In Africa uno dei miti che va per la maggiore è quello della durata ‘divinamente voluta’ dei mandati presidenziali. La componente mitica del potere, pensato come espressione di un’elezione dai contorni divini, fa supporre che il capo non cerchi che il bene e la difesa del popolo. Non casualmente si allungano o trasformano la durata dei mandati che le costituzioni opportunamente avevano regolato per evitare abusi di potere. Quindi si cambia la costituzione o si inventano sistemi per aggirarne i limiti fino, se necessario, al colpo di stato istituzionale o a quello che passa attraverso le armi.
Quest’ultimo mezzo apre la via al secondo e altrettanto allettante mito: quello della violenza e dunque delle armi che aiutano a tradurla in pratica come mezzo di trasformazione o di conquista del potere.

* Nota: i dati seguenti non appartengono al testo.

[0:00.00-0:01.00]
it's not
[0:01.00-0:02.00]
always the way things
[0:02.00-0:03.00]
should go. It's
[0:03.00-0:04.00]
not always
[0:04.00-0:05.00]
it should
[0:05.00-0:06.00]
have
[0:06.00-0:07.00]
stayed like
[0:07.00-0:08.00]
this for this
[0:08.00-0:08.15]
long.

Dietro questo mito si trova quello dei sacrifici umani che, soli, garantirebbero le fondamenta della stato, della nazione e la sua identità. I cimiteri, le fosse comuni, i monumenti e le feste nazionali sono solo alcune delle espressioni di questo mito fondatore della storia. La facilità con cui si fabbricano, commerciano, usano e prosperano gli armamenti non è casuale. Il mito della potenza, nato con lo stato e da esso nutrito, non ha memoria. Il mese prossimo si realizzerà l’80esimo anniversario dell’esplosione atomica a Hiroshima. Questa tragedia è volutamente dimenticata.

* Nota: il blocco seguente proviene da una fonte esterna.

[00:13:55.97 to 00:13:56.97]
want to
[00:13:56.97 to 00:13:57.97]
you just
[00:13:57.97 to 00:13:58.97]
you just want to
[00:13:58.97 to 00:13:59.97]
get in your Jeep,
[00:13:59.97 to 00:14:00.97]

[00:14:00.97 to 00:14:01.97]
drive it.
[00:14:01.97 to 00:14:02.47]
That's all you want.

I regimi militari che sembrano accompagnare la vita politica di una parte consistente dei Paesi del Sahel sono anch’essi visti come ‘mitica’ soluzione alla corruzione del sistema politico organizzato attorno ai partiti e alle costituzioni. Sarà l’uniforme, le armi tenute in riserva, l’apparente o reale disciplina che sembrano incarnare, ma i militari come via di salvezza per il popolo si affermano come un altro mito che riesce ad aggregare ideali, giovani e aspirazioni sopite. La disciplina e l’uomo forte dallo statuto simile a quello dello sceriffo, gemellato con l’idea del re tradizionale, offrono ai militari una riserva quasi inesauribile di fiducia del popolo. I miti sono spesso e volentieri militarizzati e armati.
Infine è la nazione, intesa come popolo che si identifica dentro uno spazio geografico e culturale prescelto per l’eternità, uno dei grandi miti creati della modernità. I confini, le bandiere, l’esercito, la cultura e la religione formano, così si pensa, un tutto omogeneo e coerente, frutto di una mitica discendenza fatti di eroi, navigatori e santi. Le competizioni sportive con l’inno nazionale, cantato con la mano sul cuore dagli atleti, rappresenta quanto di più emozionante ci sia nella vita. La nazione mitizzata si afferma come unico ambito identitario e garanzia per usufruire dei diritti inerenti al cittadino. Alle frontiere si fa esperienza, spesso drammatica, di questo mito nazionale.
Al confine infatti i ponti spesso diventano muri, reticolati, zone di non-diritto o di commercio transfrontaliero. I fiumi, i mari e i deserti si trasformano troppe volte in cimiteri non custoditi. Il mito che ne assicura il supporto simbolico sembra godere di un futuro assicurato. Ecco perchè smitizzare l’immaginario ereditato e fare dei poveri e oppressi la propria ‘patria’ è l’unico sentiero da seguire.